RL on Incorrect Synthetic Data Scales the Efficiency of LLM Math Reasoning by Eight-Fold

Training on model-generated synthetic data is a promising approach for finetuning LLMs, but it remains unclear when it helps or hurts. In this paper, we investigate this question for math reasoning via an empirical study, followed by building a conceptual understanding of our observations. First, we find that while the typical approach of finetuning a model on synthetic correct or positive problem-solution pairs generated by capable models offers modest performance gains, sampling more correct solutions from the finetuned learner itself followed by subsequent fine-tuning on this self-generated data $\textbf{doubles}$ the efficiency of the same synthetic problems. At the same time, training on model-generated positives can amplify various spurious correlations, resulting in flat or even inverse scaling trends as the amount of data increases. Surprisingly, we find that several of these issues can be addressed if we also utilize negative responses, i.e., model-generated responses that are deemed incorrect by a final answer verifier. Crucially, these negatives must be constructed such that the training can appropriately recover the utility or advantage of each intermediate step in the negative response. With this per-step scheme, we are able to attain consistent gains over only positive data, attaining performance similar to amplifying the amount of synthetic data by $\mathbf{8 \times}$. We show that training on per-step negatives can help to unlearn spurious correlations in the positive data, and is equivalent to advantage-weighted reinforcement learning (RL), implying that it inherits robustness benefits of RL over imitating positive data alone.
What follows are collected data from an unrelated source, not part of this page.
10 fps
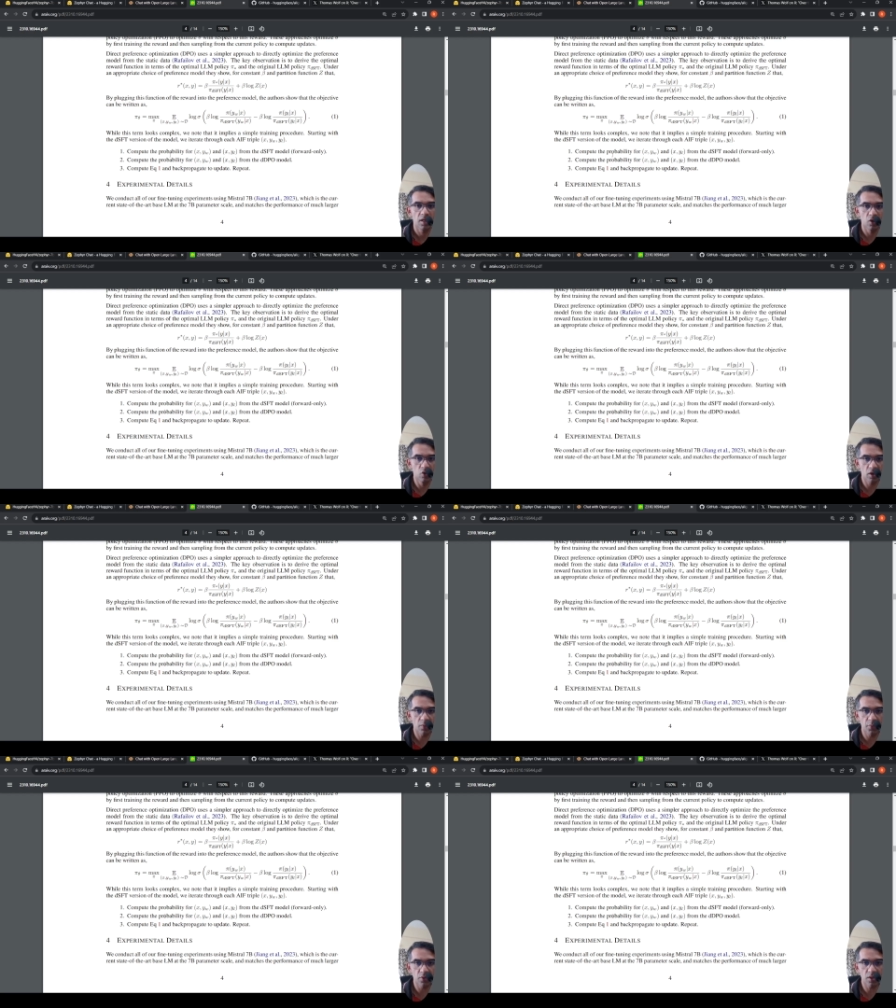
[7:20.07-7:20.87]
You
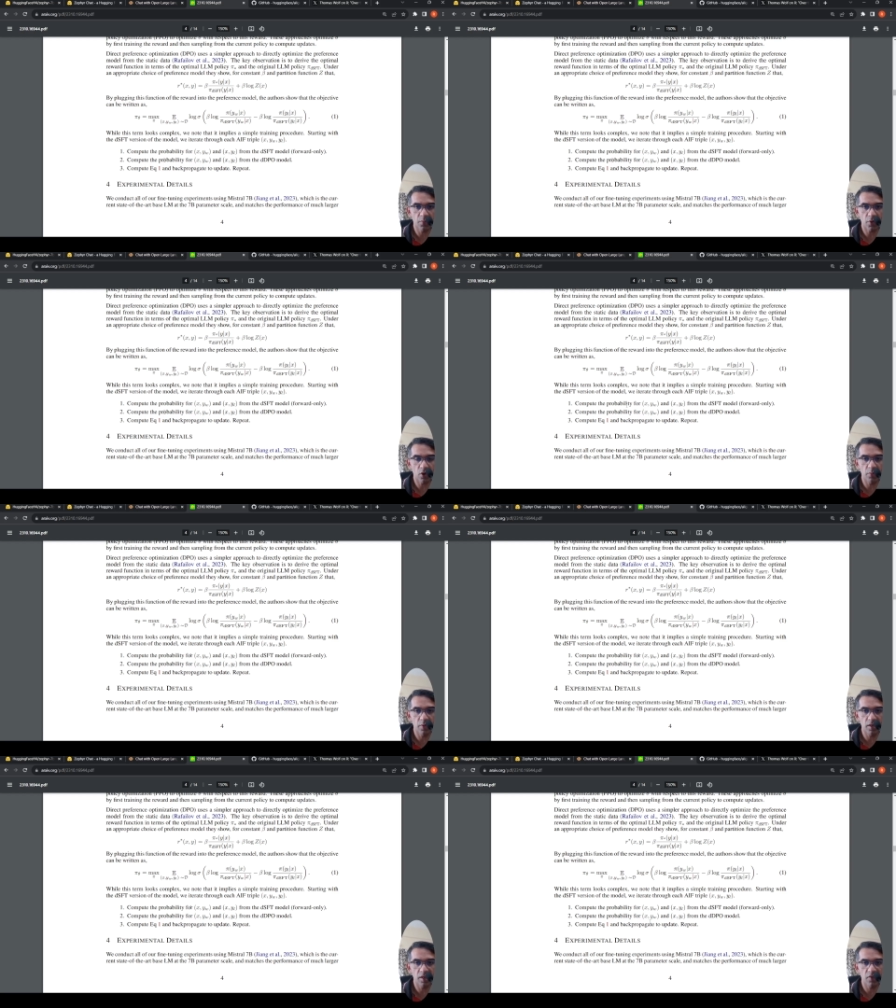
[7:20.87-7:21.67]
compute the
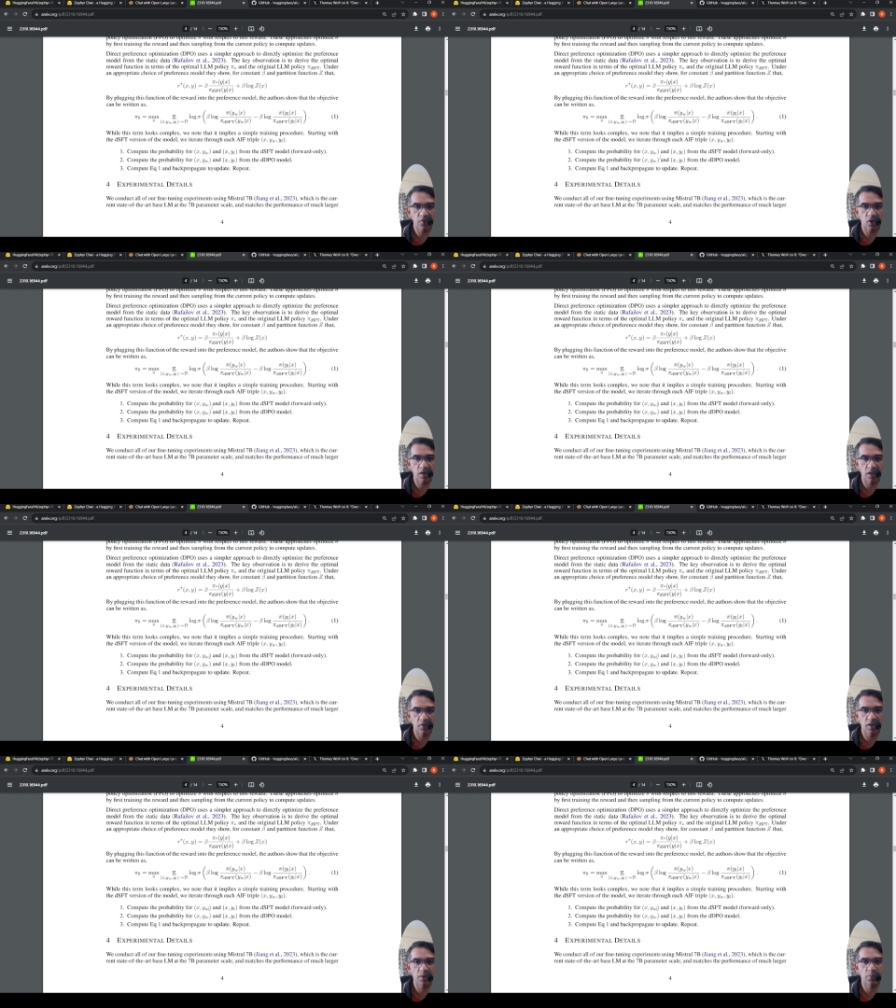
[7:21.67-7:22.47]
probability for
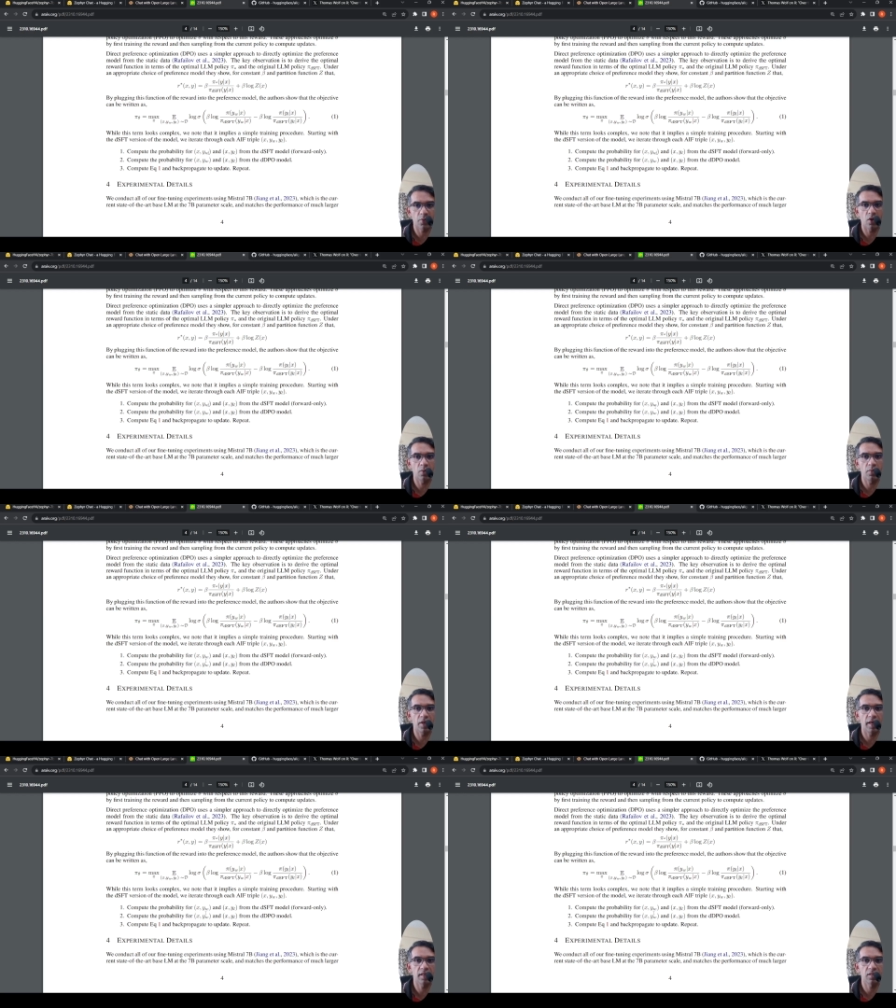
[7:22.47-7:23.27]
given a prompt
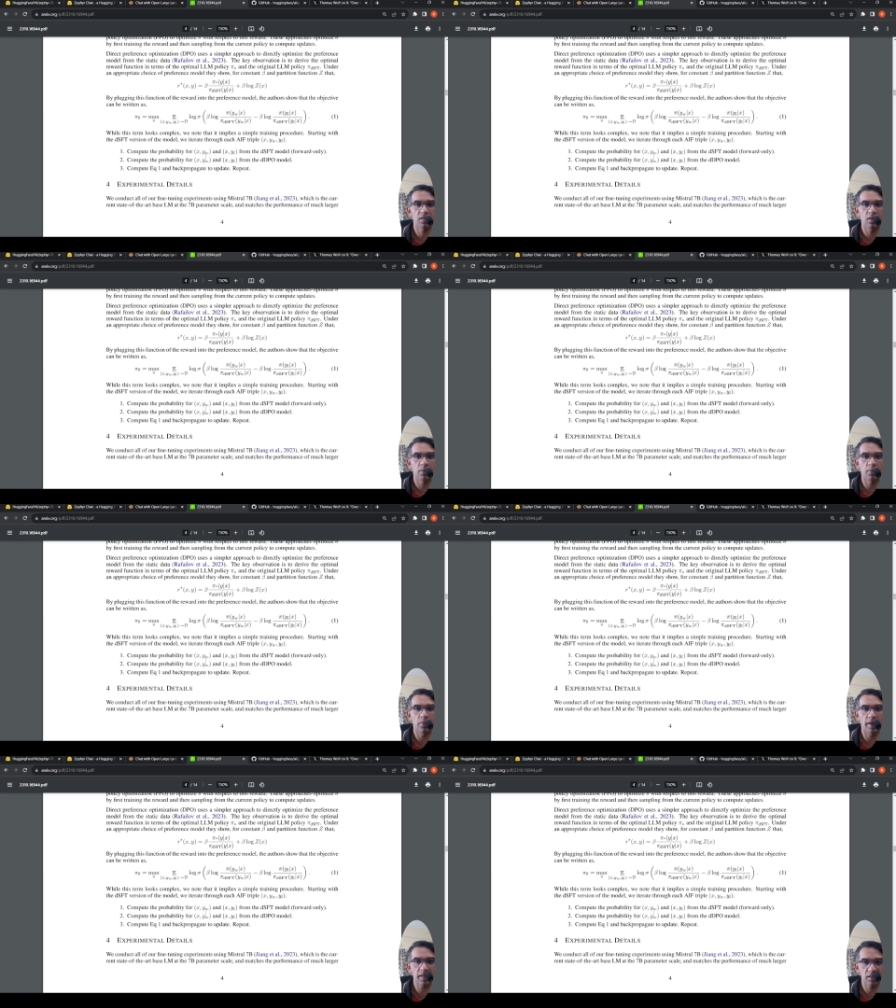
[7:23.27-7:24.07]
X,
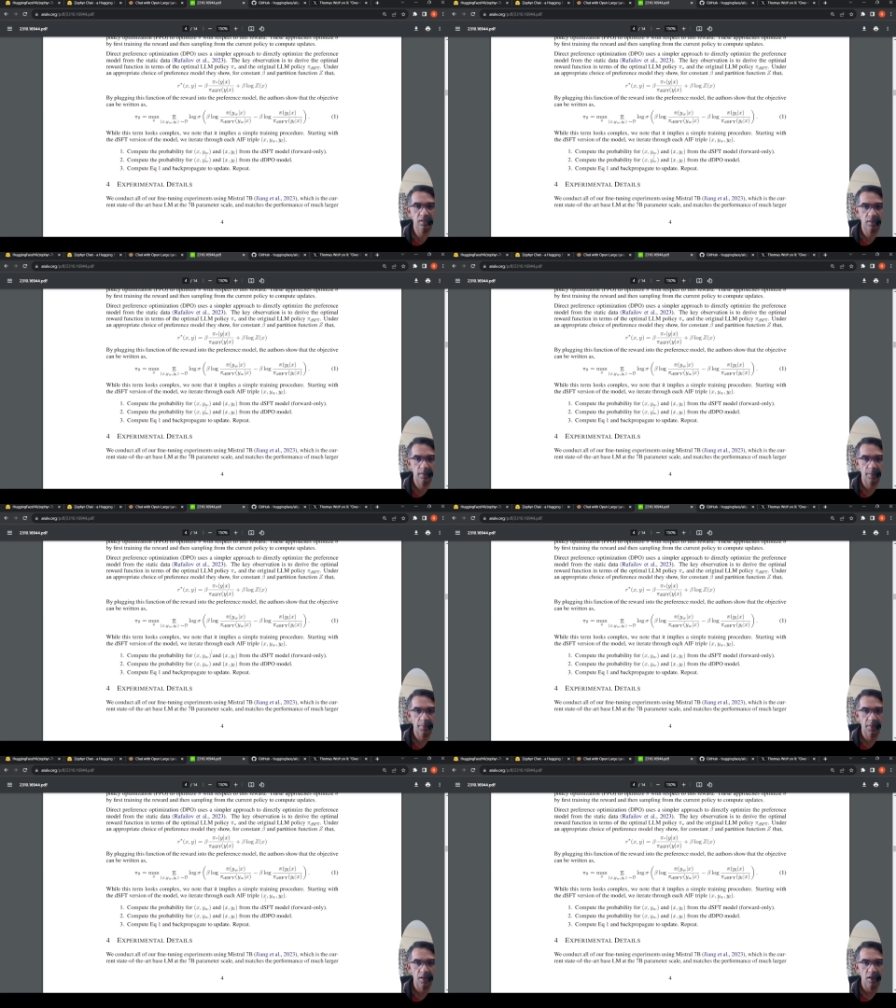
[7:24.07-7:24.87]
W, X, X,
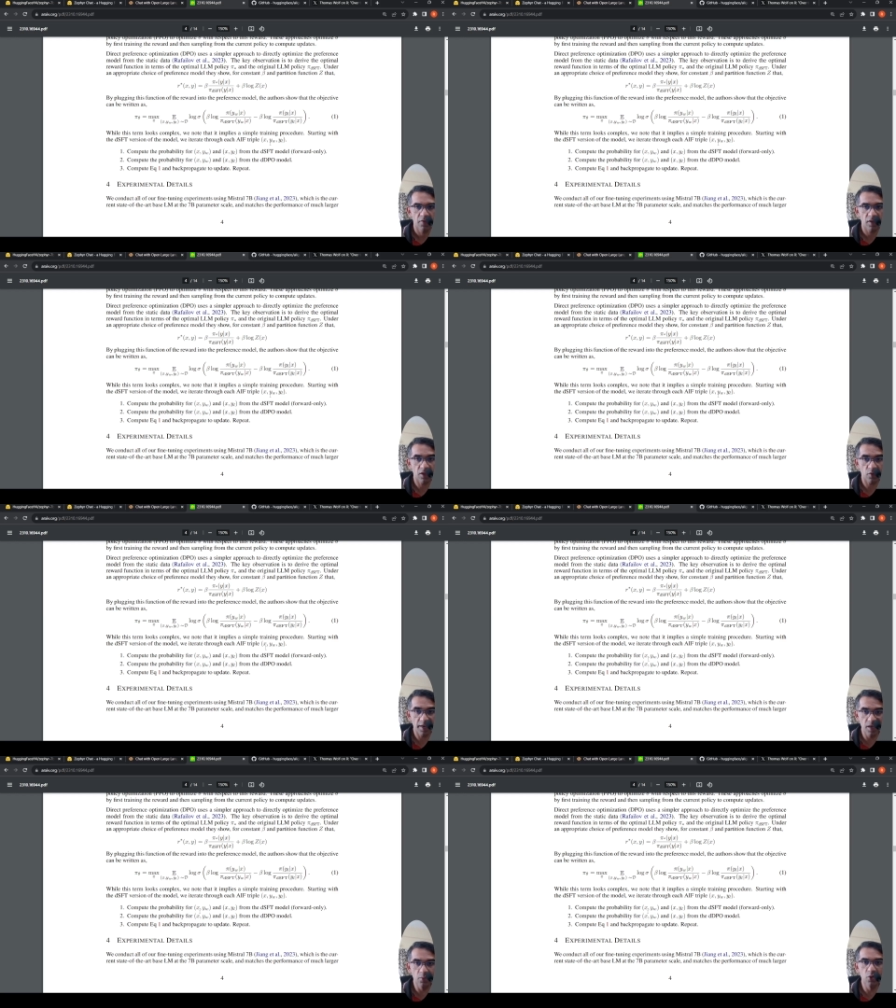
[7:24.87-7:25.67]
whether
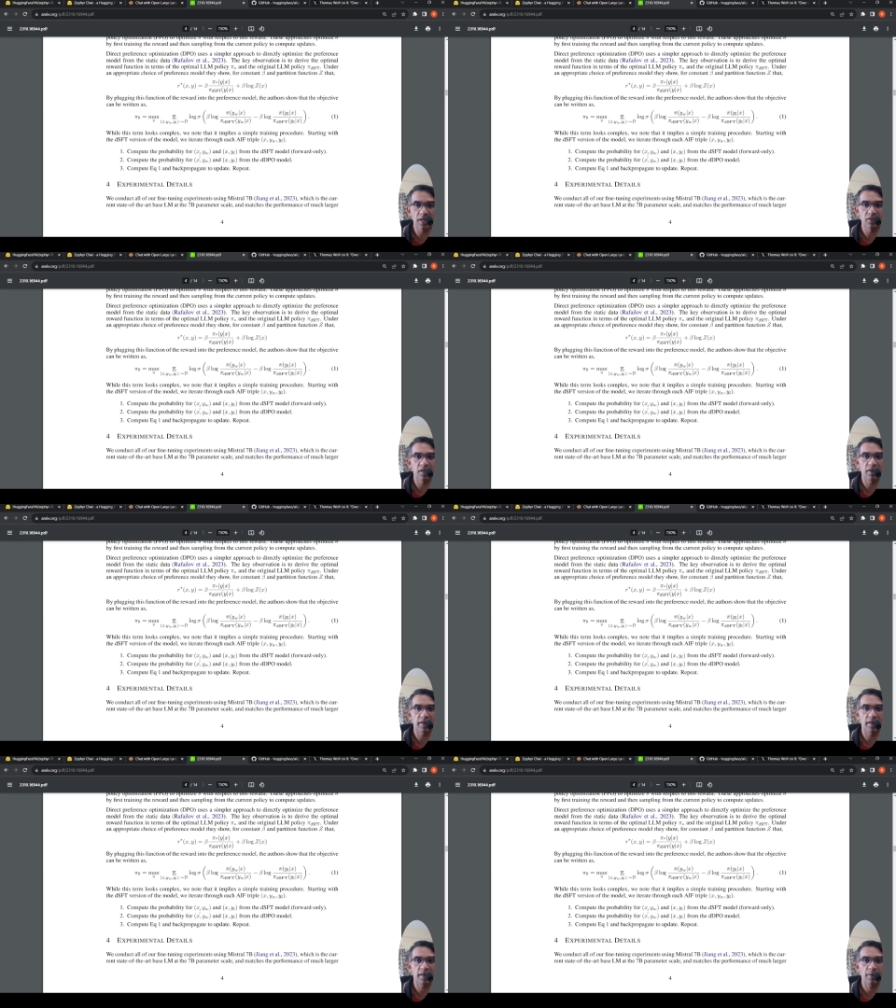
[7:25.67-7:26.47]
YW gets
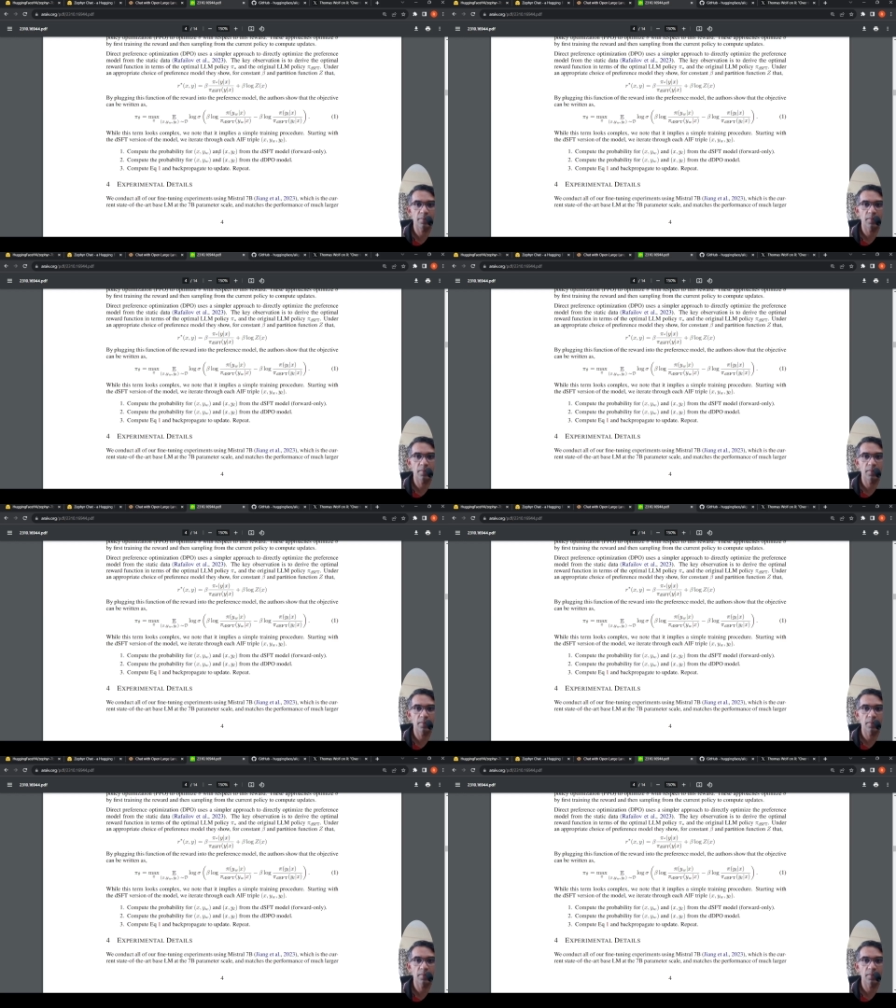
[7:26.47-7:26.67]
generated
翻译：在模型生成的合成数据上进行训练是一种有前景的大语言模型微调方法，但其何时有益、何时有害尚不明确。本文通过实证研究探讨了数学推理领域的这一问题，并在此基础上构建了对观测结果的概念性理解。首先，我们发现，虽然常用的方法（即在由能力强模型生成的合成正确或正向问题-解决方案对上微调模型）能带来有限的性能提升，但从微调后的学习器本身采样更多正确解，随后在此自生成数据上进行进一步微调，可使相同合成问题的效率$\textbf{翻倍}$。与此同时，在模型生成的正向数据上训练可能放大各种虚假相关性，导致随着数据量增加出现增长停滞甚至负增长的趋势。令人惊讶的是，我们发现如果同时利用负向响应（即被最终答案验证器判定为错误的模型生成响应），上述若干问题可以得到解决。关键在于，这些负向样本的构建必须使得训练能够恰当地恢复负向响应中每个中间步骤的效用或优势。采用这种按步处理方案，我们能够获得相对于仅使用正向数据的一致性能提升，达到相当于将合成数据量放大$\mathbf{8 \times}$的效果。我们证明，在按步负向数据上训练有助于消除正向数据中的虚假相关性，并且等价于优势加权强化学习，这意味着其继承了强化学习相对于单纯模仿正向数据的鲁棒性优势。